▶ TASK DIRECTIONS
Nothing in the data may be altered, so output all of it exactly.

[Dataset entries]
···

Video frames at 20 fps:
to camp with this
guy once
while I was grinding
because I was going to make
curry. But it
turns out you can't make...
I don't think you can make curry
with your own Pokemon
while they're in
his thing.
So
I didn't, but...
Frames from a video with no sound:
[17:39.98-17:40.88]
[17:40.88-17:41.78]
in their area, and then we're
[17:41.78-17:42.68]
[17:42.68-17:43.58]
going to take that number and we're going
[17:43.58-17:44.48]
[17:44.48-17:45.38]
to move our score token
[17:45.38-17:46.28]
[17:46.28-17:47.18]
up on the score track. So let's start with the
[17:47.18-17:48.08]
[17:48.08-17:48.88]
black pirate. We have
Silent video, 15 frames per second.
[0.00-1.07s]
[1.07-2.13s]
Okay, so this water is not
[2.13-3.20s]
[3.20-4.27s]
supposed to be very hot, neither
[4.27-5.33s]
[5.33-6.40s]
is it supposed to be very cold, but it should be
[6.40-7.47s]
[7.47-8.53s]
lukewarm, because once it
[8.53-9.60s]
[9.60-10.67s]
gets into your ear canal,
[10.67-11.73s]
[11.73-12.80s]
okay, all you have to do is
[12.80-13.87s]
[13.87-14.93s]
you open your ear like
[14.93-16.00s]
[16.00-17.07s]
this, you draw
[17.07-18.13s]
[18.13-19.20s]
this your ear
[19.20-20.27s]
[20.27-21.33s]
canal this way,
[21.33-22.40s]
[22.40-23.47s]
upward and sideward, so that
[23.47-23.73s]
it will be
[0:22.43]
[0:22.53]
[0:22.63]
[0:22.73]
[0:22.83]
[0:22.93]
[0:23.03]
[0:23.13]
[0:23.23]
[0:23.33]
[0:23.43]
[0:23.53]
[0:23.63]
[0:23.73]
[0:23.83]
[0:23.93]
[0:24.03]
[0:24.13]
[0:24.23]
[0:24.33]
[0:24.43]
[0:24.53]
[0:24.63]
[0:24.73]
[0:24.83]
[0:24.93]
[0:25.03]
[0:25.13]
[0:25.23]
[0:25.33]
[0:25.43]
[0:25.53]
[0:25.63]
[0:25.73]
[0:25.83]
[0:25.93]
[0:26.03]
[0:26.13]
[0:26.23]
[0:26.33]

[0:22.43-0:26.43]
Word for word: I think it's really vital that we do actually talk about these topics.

···

▶ PROBLEM SOLUTION
Video frames at 20 fps:
to camp with this
guy once
while I was grinding
because I was going to make
curry. But it
turns out you can't make...
I don't think you can make curry
with your own Pokemon
while they're in
his thing.
So
I didn't, but...
Frames from a video with no sound:
[17:39.98-17:40.88]
[17:40.88-17:41.78]
in their area, and then we're
[17:41.78-17:42.68]
[17:42.68-17:43.58]
going to take that number and we're going
[17:43.58-17:44.48]
[17:44.48-17:45.38]
to move our score token
[17:45.38-17:46.28]
[17:46.28-17:47.18]
up on the score track. So let's start with the
[17:47.18-17:48.08]
[17:48.08-17:48.88]
black pirate. We have
Silent video, 15 frames per second.
[0.00-1.07s]
[1.07-2.13s]
Okay, so this water is not
[2.13-3.20s]
[3.20-4.27s]
supposed to be very hot, neither
[4.27-5.33s]
[5.33-6.40s]
is it supposed to be very cold, but it should be
[6.40-7.47s]
[7.47-8.53s]
lukewarm, because once it
[8.53-9.60s]
[9.60-10.67s]
gets into your ear canal,
[10.67-11.73s]
[11.73-12.80s]
okay, all you have to do is
[12.80-13.87s]
[13.87-14.93s]
you open your ear like
[14.93-16.00s]
[16.00-17.07s]
this, you draw
[17.07-18.13s]
[18.13-19.20s]
this your ear
[19.20-20.27s]
[20.27-21.33s]
canal this way,
[21.33-22.40s]
[22.40-23.47s]
upward and sideward, so that
[23.47-23.73s]
it will be
[0:22.43]
[0:22.53]
[0:22.63]
[0:22.73]
[0:22.83]
[0:22.93]
[0:23.03]
[0:23.13]
[0:23.23]
[0:23.33]
[0:23.43]
[0:23.53]
[0:23.63]
[0:23.73]
[0:23.83]
[0:23.93]
[0:24.03]
[0:24.13]
[0:24.23]
[0:24.33]
[0:24.43]
[0:24.53]
[0:24.63]
[0:24.73]
[0:24.83]
[0:24.93]
[0:25.03]
[0:25.13]
[0:25.23]
[0:25.33]
[0:25.43]
[0:25.53]
[0:25.63]
[0:25.73]
[0:25.83]
[0:25.93]
[0:26.03]
[0:26.13]
[0:26.23]
[0:26.33]

[0:22.43-0:26.43]
Word for word: I think it's really vital that we do actually talk about these topics.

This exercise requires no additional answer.